→ **The problem**:
Retype the lines of the material below, exactly and only, from the one containing "[00:21:32.55]" through the last line, with pictures left out.
[[ Record excerpts, beginning ]]
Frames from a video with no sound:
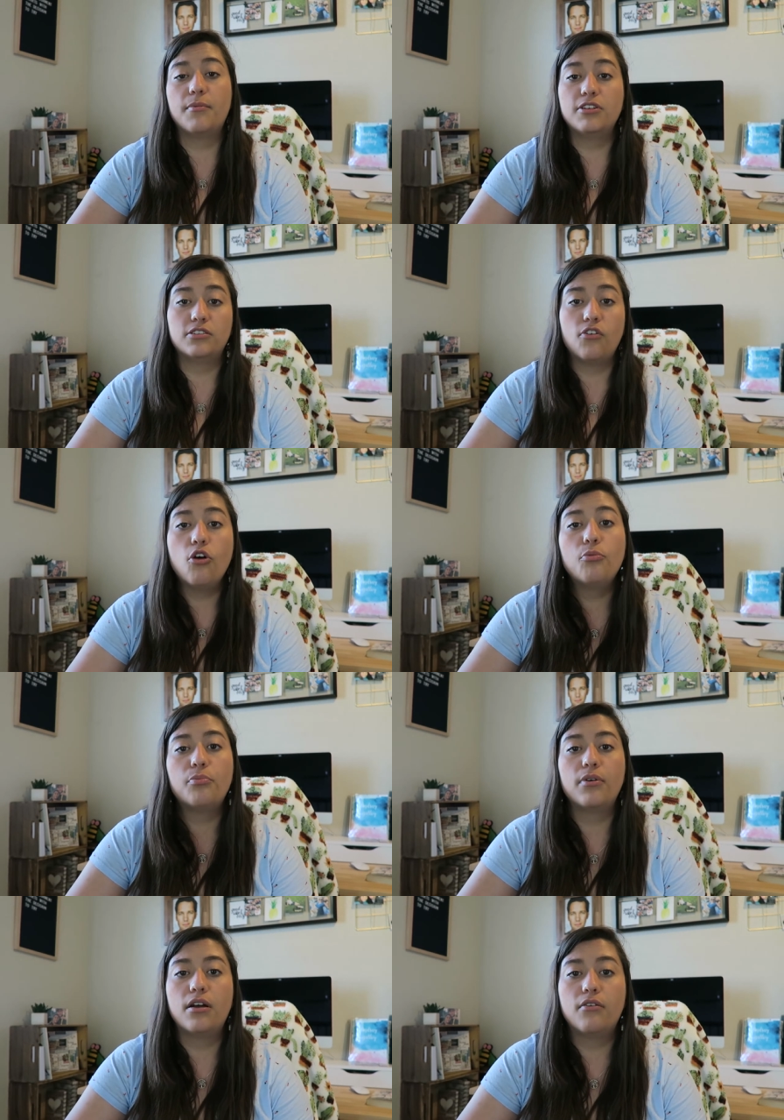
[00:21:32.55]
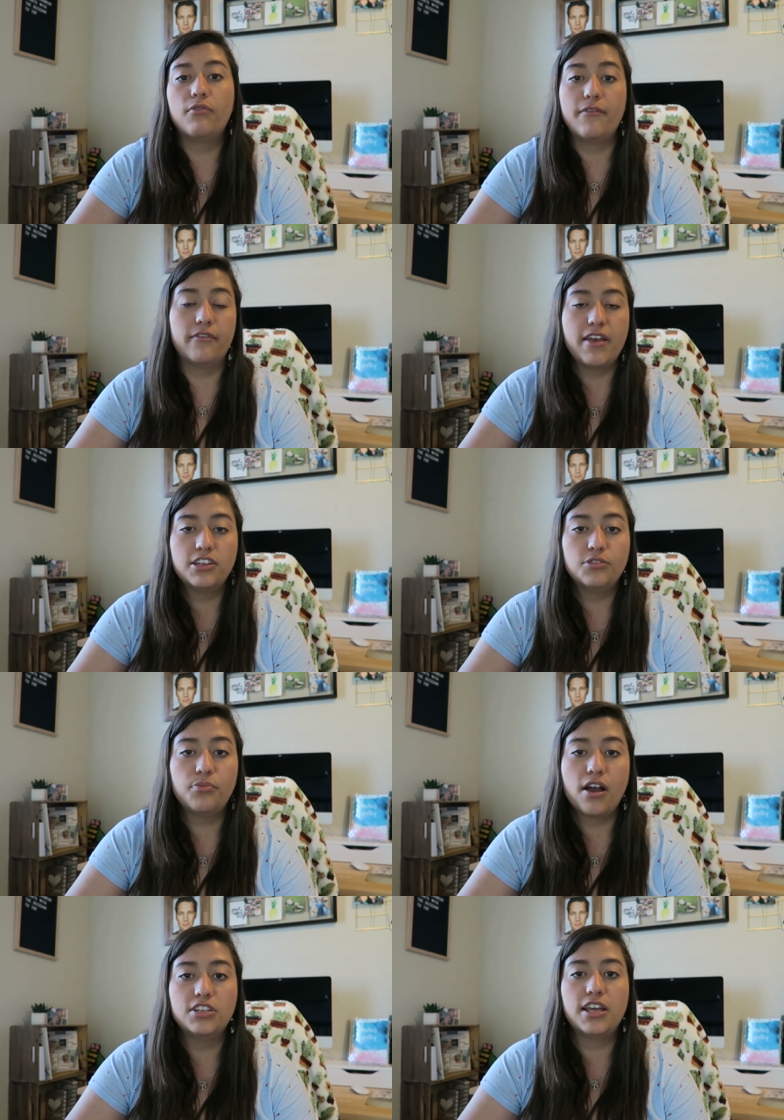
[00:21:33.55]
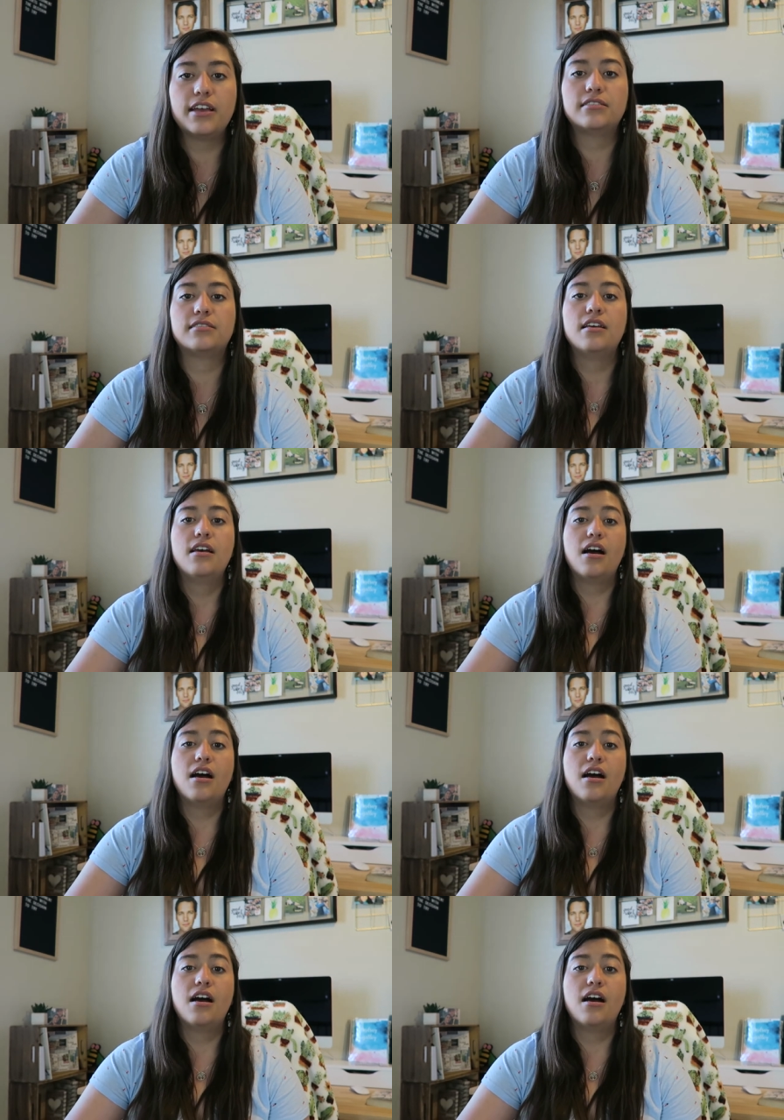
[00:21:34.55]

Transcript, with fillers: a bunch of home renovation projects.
[[ Record excerpts, end ]]
→ **Task solution**:
[00:21:32.55]
[00:21:33.55]
[00:21:34.55]

Transcript, with fillers: a bunch of home renovation projects.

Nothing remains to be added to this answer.